** What is required **
With the pictures set aside, reproduce each entry precisely as it reads.

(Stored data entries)
------------------------------------------------------------
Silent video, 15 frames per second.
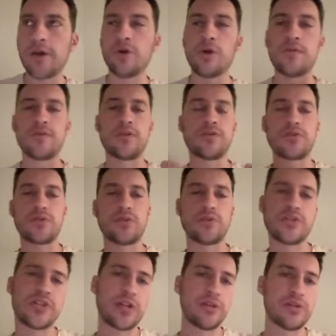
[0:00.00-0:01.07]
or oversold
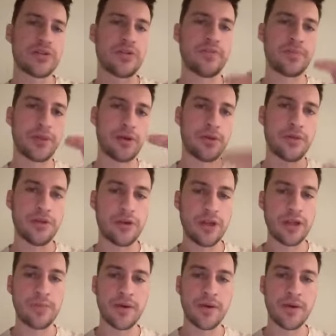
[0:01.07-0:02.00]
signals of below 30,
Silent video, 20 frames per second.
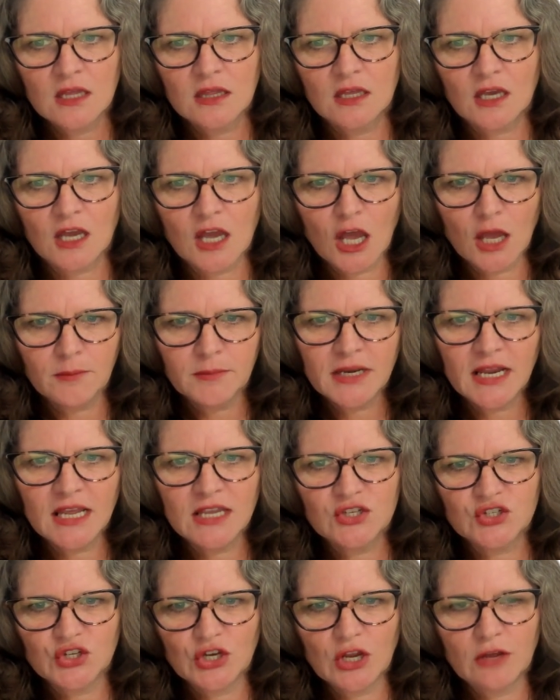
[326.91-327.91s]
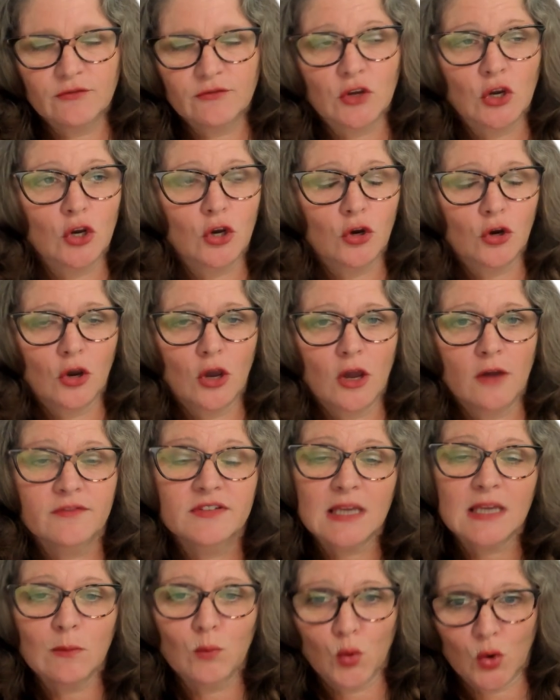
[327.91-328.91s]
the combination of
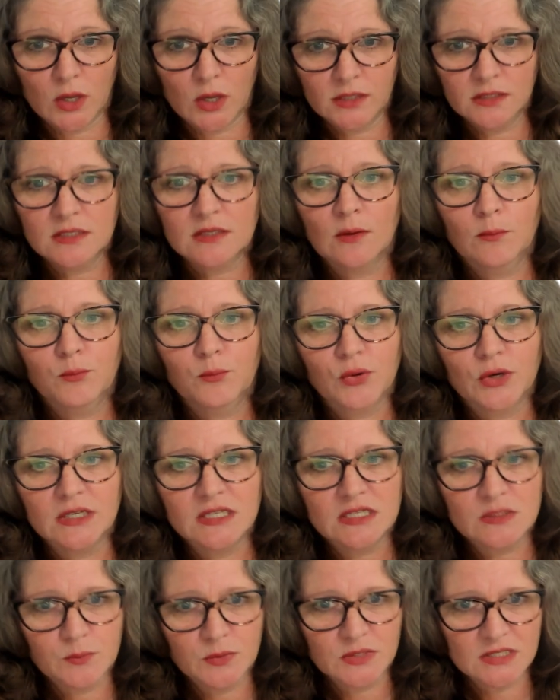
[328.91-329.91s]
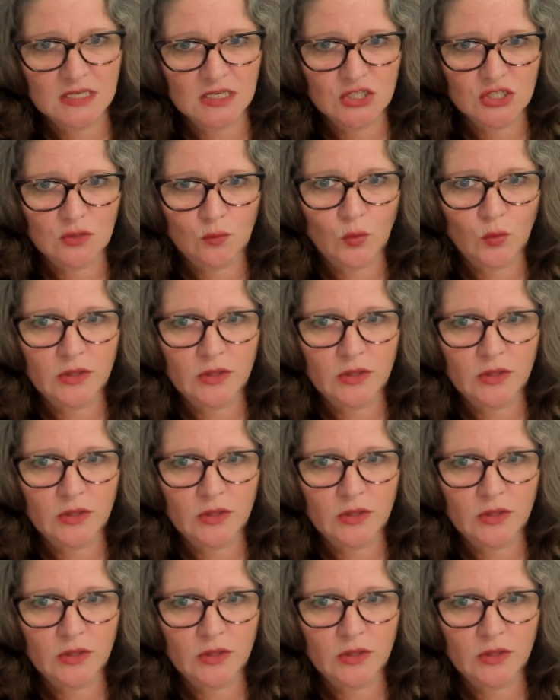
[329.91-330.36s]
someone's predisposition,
------------------------------------------------------------
** Answer area **
Silent video, 15 frames per second.
[0:00.00-0:01.07]
or oversold
[0:01.07-0:02.00]
signals of below 30,
Silent video, 20 frames per second.
[326.91-327.91s]
[327.91-328.91s]
the combination of
[328.91-329.91s]
[329.91-330.36s]
someone's predisposition,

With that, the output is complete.